Dec 11, 2015

    Funan through the years

    CAPITALAND Mall Trust Management Limited said yesterday morning that it will be redeveloping Funan DigitaLife Mall into an "experiential creative hub".

    Here are some facts you might not know about Funan.

    It began life as Funan Centre in 1985

    As a general shopping centre for the masses, it was later converted into a "computer mart" by developer Pidemco Land as part of a corporate plan to develop and promote its commercial properties as specific theme centres.

    It sits on the site of a hawker area

    Before the geeks took over, the land on which the mall sits on - Hock Lam Street in the Civic District - was an area where hawkers used to sell food and fruit. This was the birthplace of the famous Hock Lam Beef Noodles.

    In fact, when Funan Centre was erected, Hock Lam Beef Noodles became one of its first tenants, before moving to the Singapore Swimming Club, Purvis Street and Far East Square.

    It witnessed several foodie milestones

    While it is not something you might associate with an electronics and IT mall, Funan is where halal eatery Qiji, known for its popiah and local dishes, first had its humble beginnings before becoming a big chain with its own website, central kitchen, catering arm and corporate office.

    It was also home to Singapore's very first air-conditioned foodcourt.

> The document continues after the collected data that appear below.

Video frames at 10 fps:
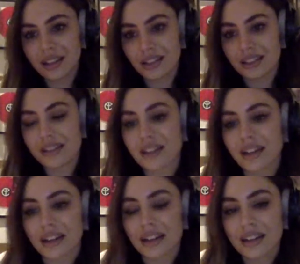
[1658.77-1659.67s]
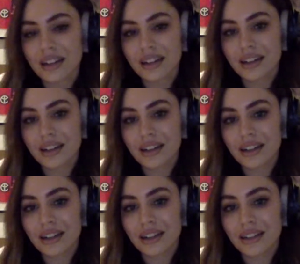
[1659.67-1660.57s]
Is uh
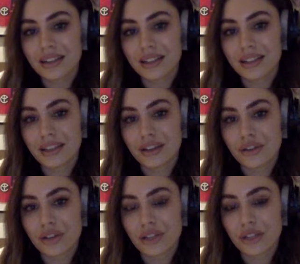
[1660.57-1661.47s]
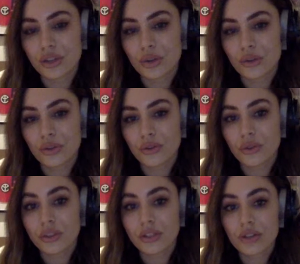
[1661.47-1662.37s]
is a key that you're in. So you can
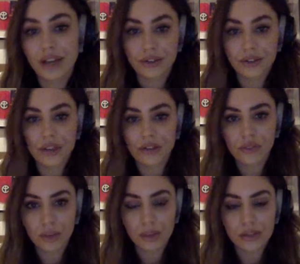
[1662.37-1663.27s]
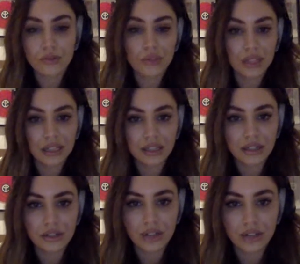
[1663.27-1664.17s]
always check yourself that way. It's really easy
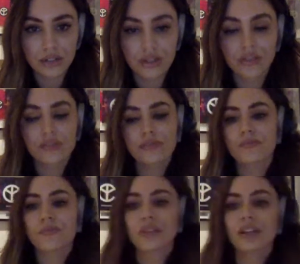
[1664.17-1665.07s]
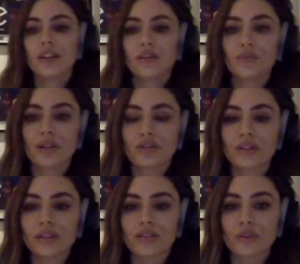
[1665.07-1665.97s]
to check yourself by doing
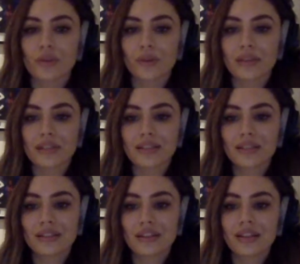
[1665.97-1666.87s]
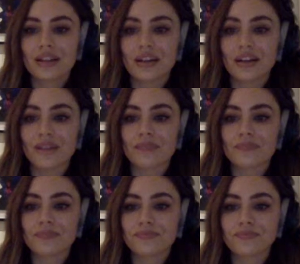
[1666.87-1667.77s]
the do re mi's.
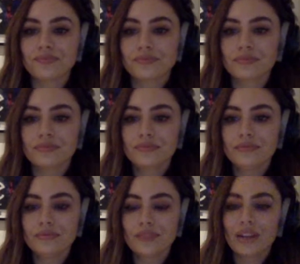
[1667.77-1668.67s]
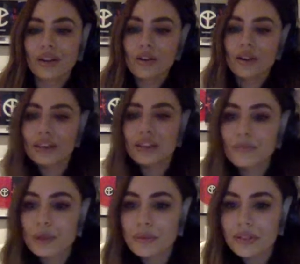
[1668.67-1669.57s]
Um, oh, I think
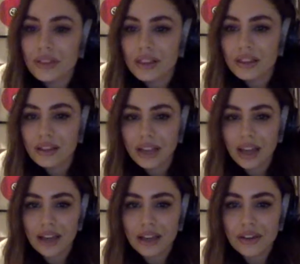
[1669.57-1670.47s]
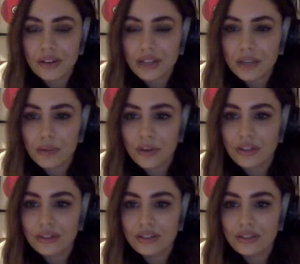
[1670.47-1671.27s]
people can't hear the keyboard.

This foodcourt also became the new home of Funan Weng, the purveyor of the famous Ipoh hor fun and wonton noodles since 1955, when it had to move out of its original home at Hock Lam Street.

    Challenger and Funan go way back

    Challenger Technologies, the IT superstore, has been so successful over the years that it is now listed on the Singapore Exchange mainboard.

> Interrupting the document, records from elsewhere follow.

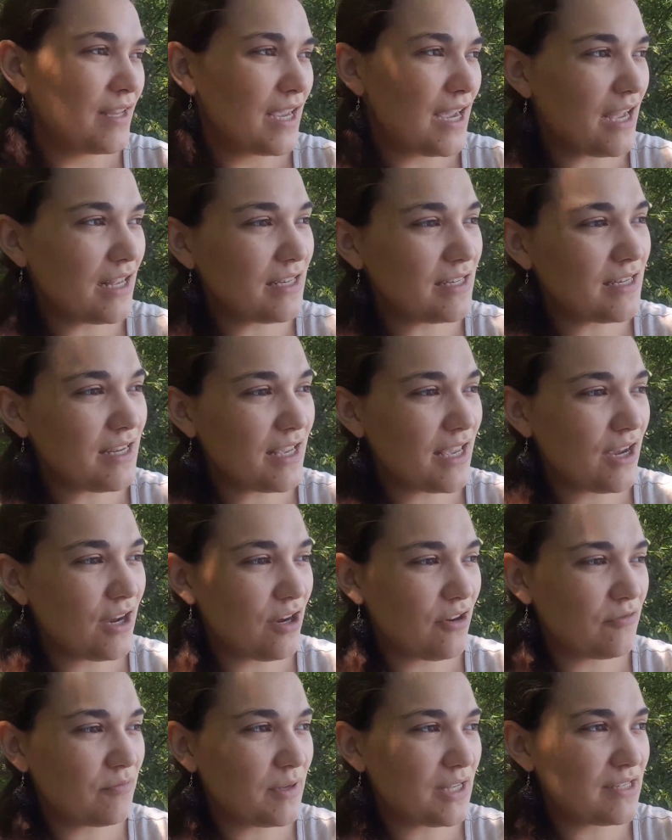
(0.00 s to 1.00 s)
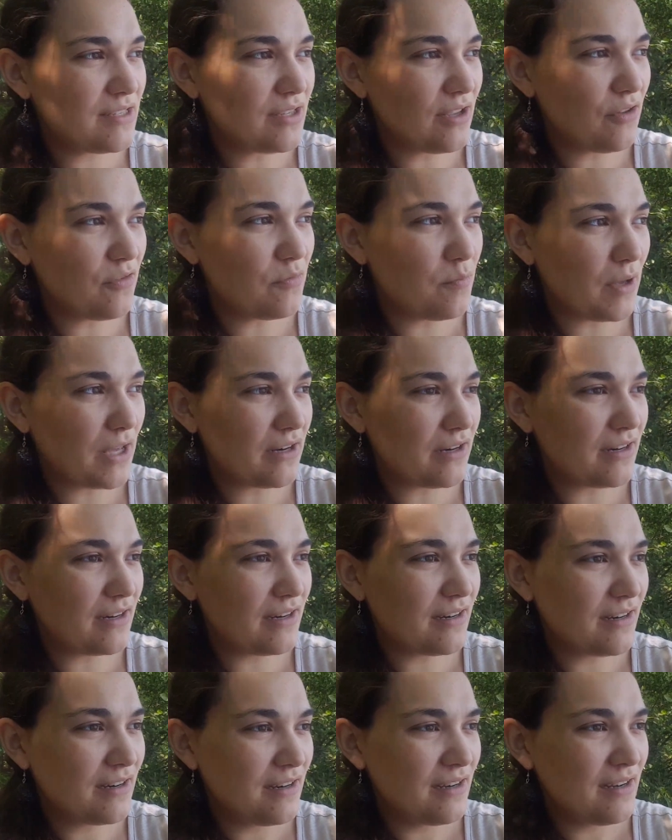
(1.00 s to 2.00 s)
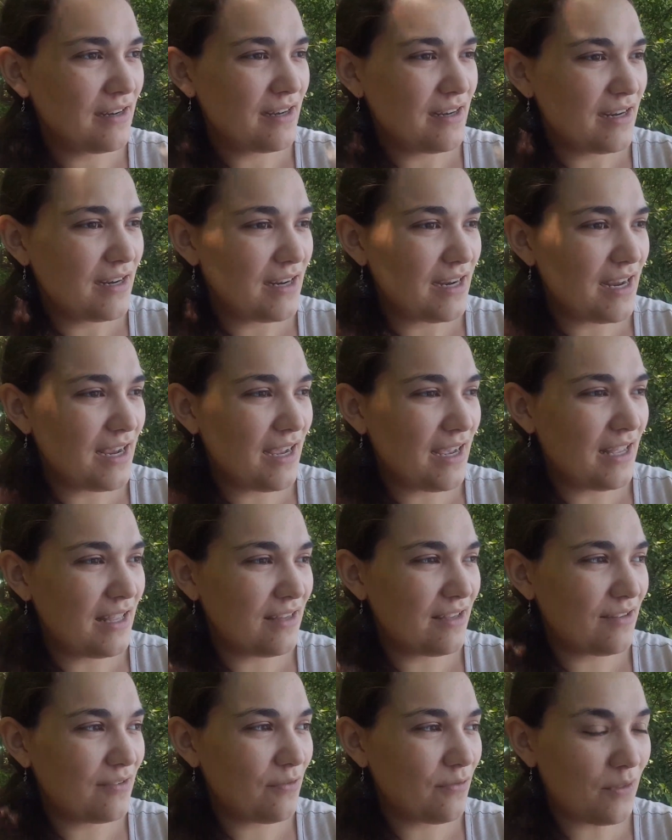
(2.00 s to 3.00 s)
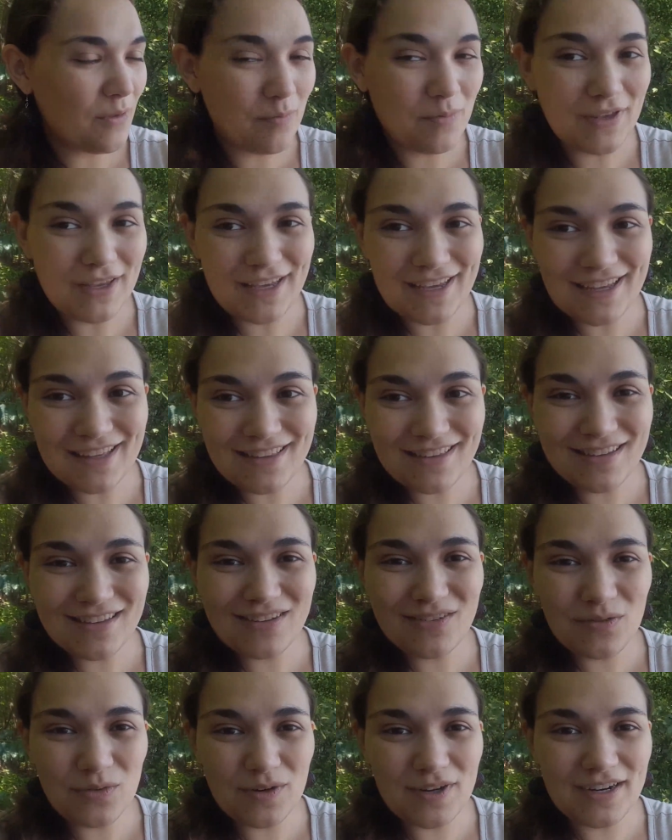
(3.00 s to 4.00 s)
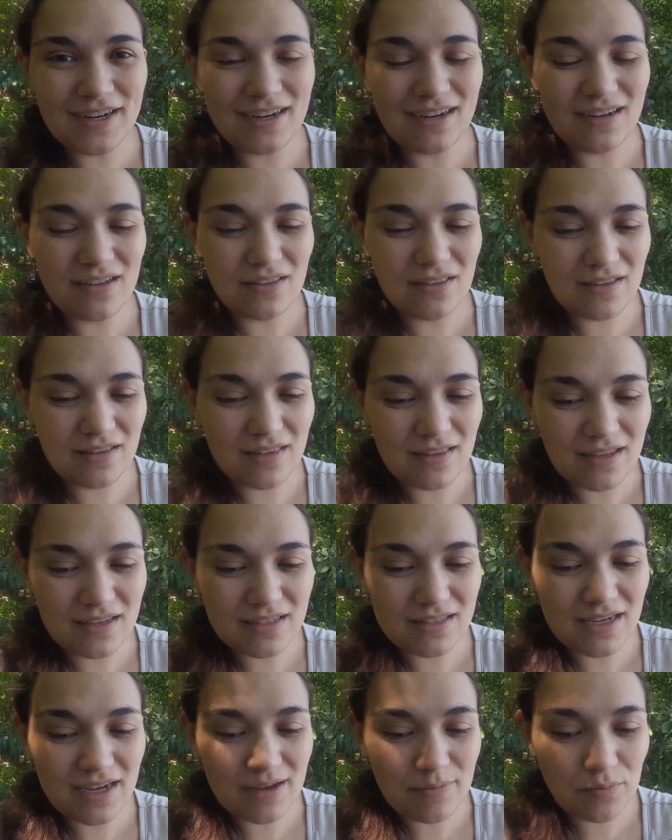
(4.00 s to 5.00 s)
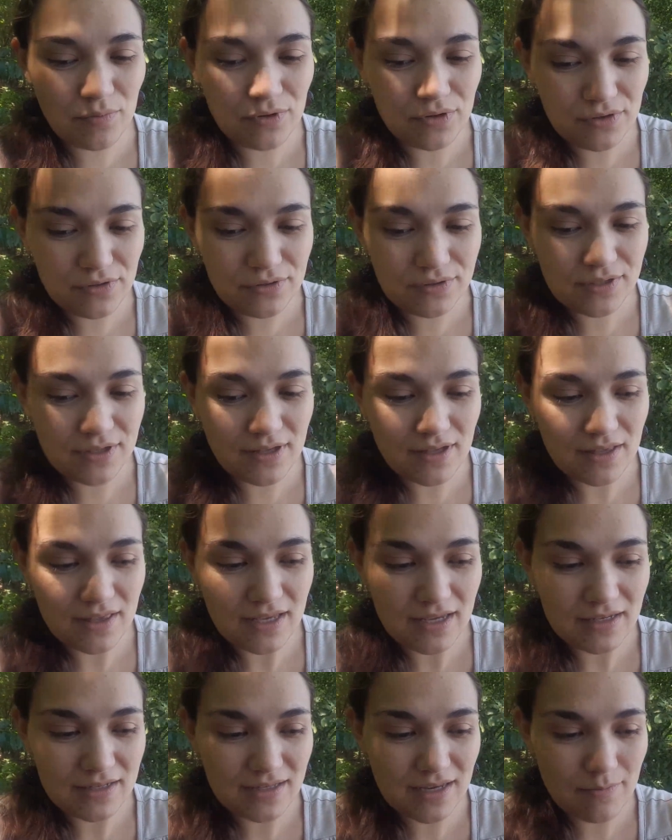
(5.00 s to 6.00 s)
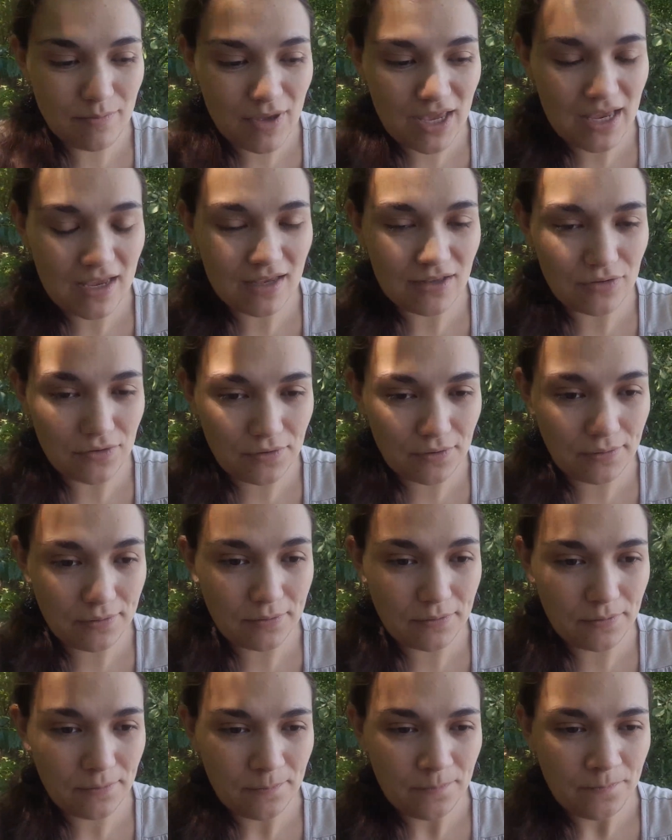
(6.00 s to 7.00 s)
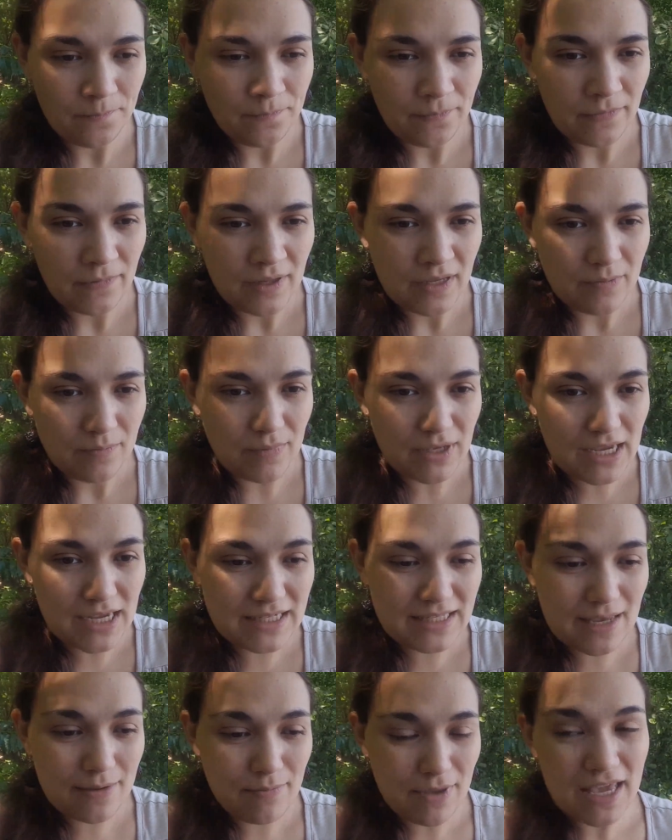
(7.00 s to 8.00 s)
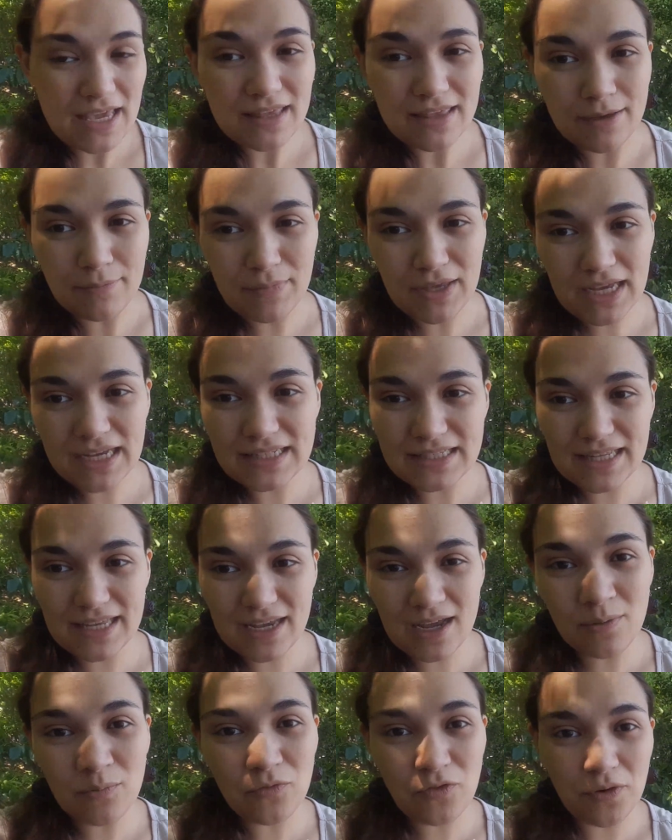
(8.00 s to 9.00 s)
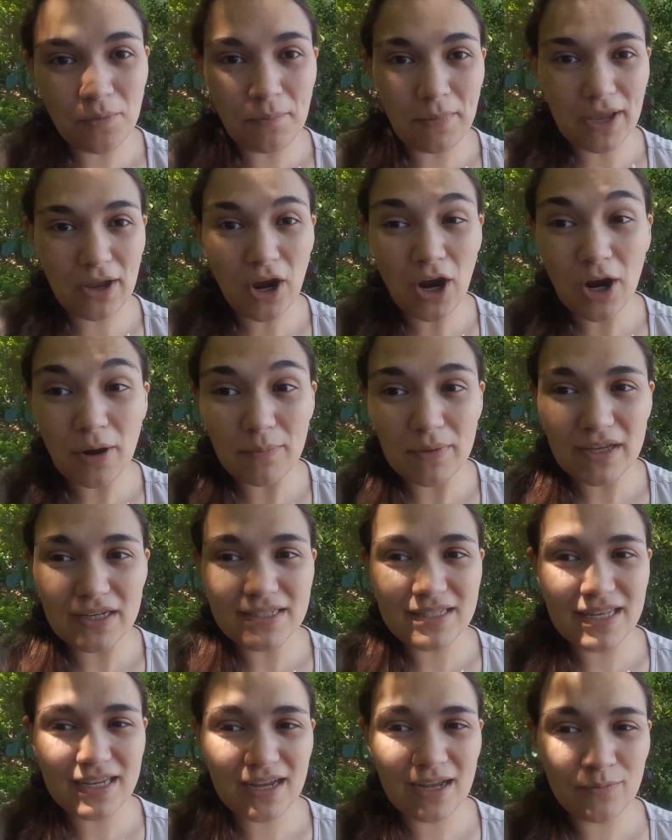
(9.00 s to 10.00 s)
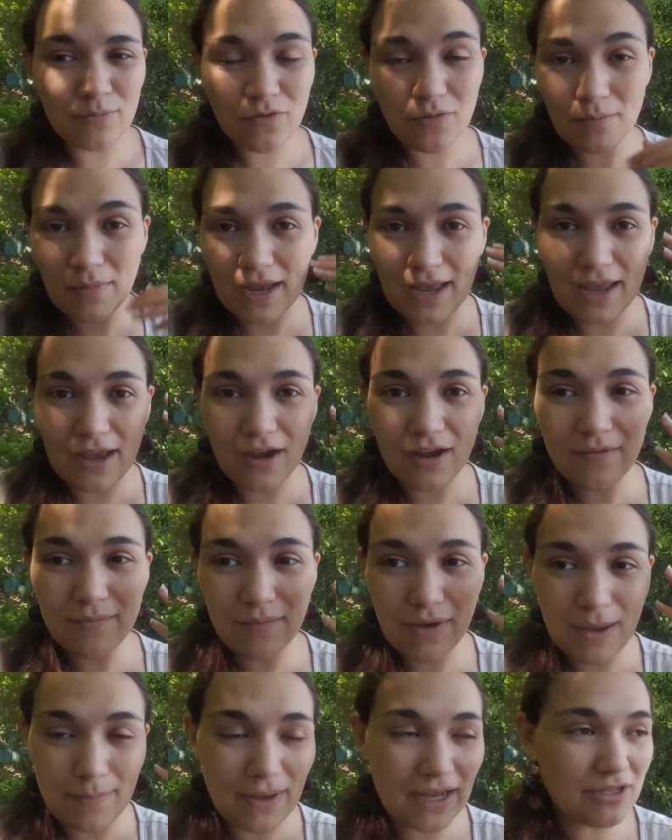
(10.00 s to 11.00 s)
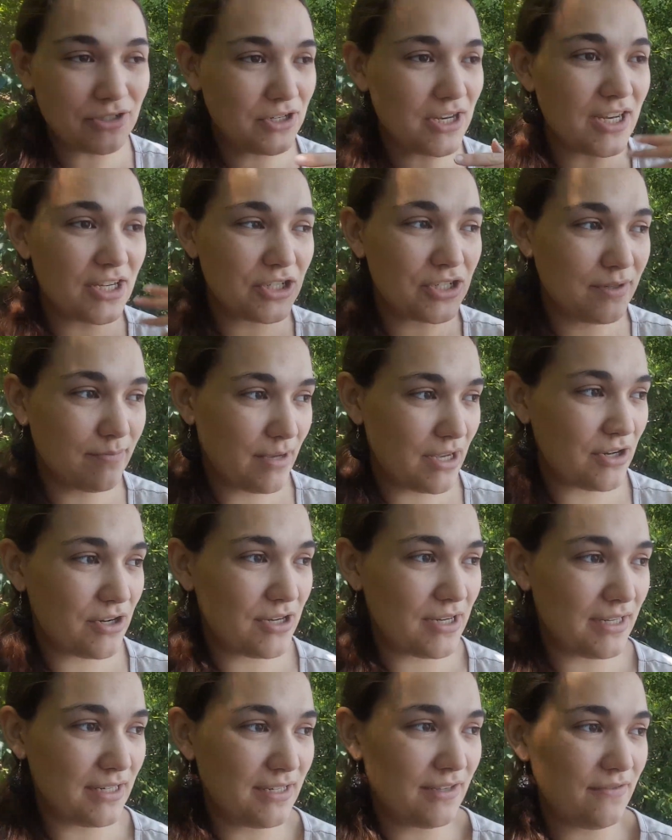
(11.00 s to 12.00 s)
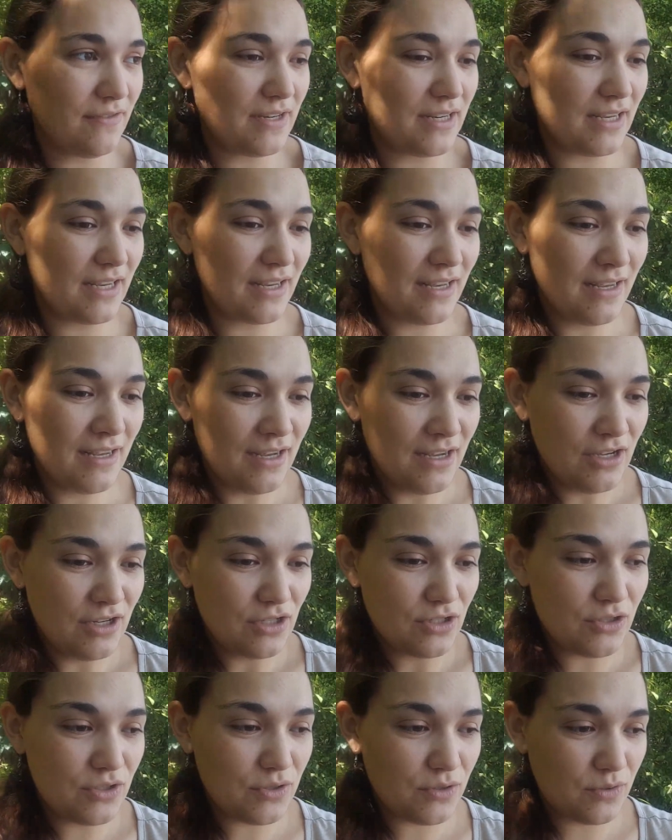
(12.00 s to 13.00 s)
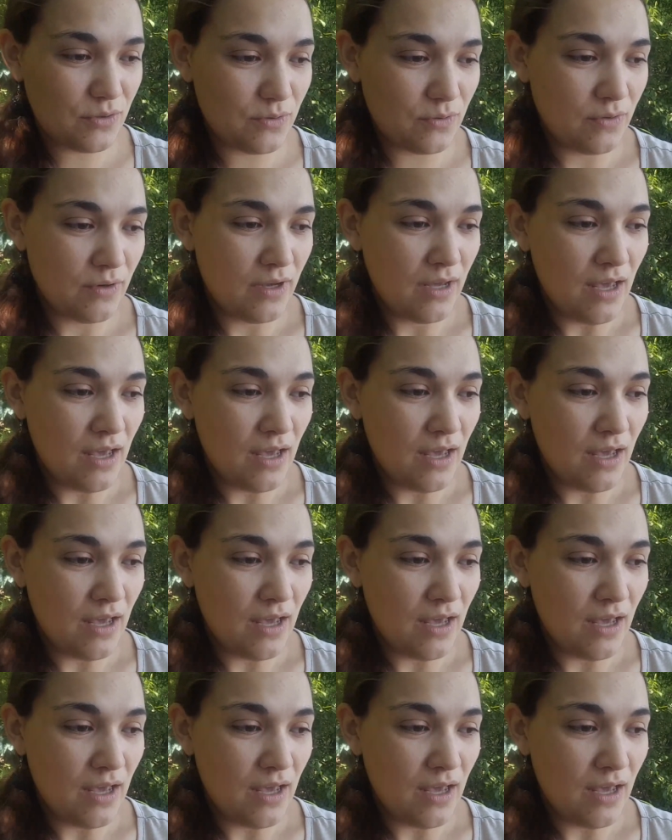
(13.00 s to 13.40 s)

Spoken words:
how to take care of myself better and flipping it, where the things I produce and the things I make and do, because I make them, because they come from my heart, because they come from my imagination and my creativity, to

    But it began life in Funan Centre with just one store. Today, it has a total of 47 outlets. And it has remained Funan's anchor tenant the whole way.

    It was also a haven for music geeks

    Back in the day, Funan was not just a mecca for tech geeks. Among its earliest tenants were Roxy Records and Dada Records, where music aficionados went to get the latest records, cassettes and CDs.

    These shops also made Funan the place to go to for made-in-Singapore music. They supported home-grown musicians by selling not just commercial local releases but also demo cassette tapes, no matter how poor the quality.

    During its heyday in the early 2000s, popular local music chain Sembawang Music Centre also had a store in Funan.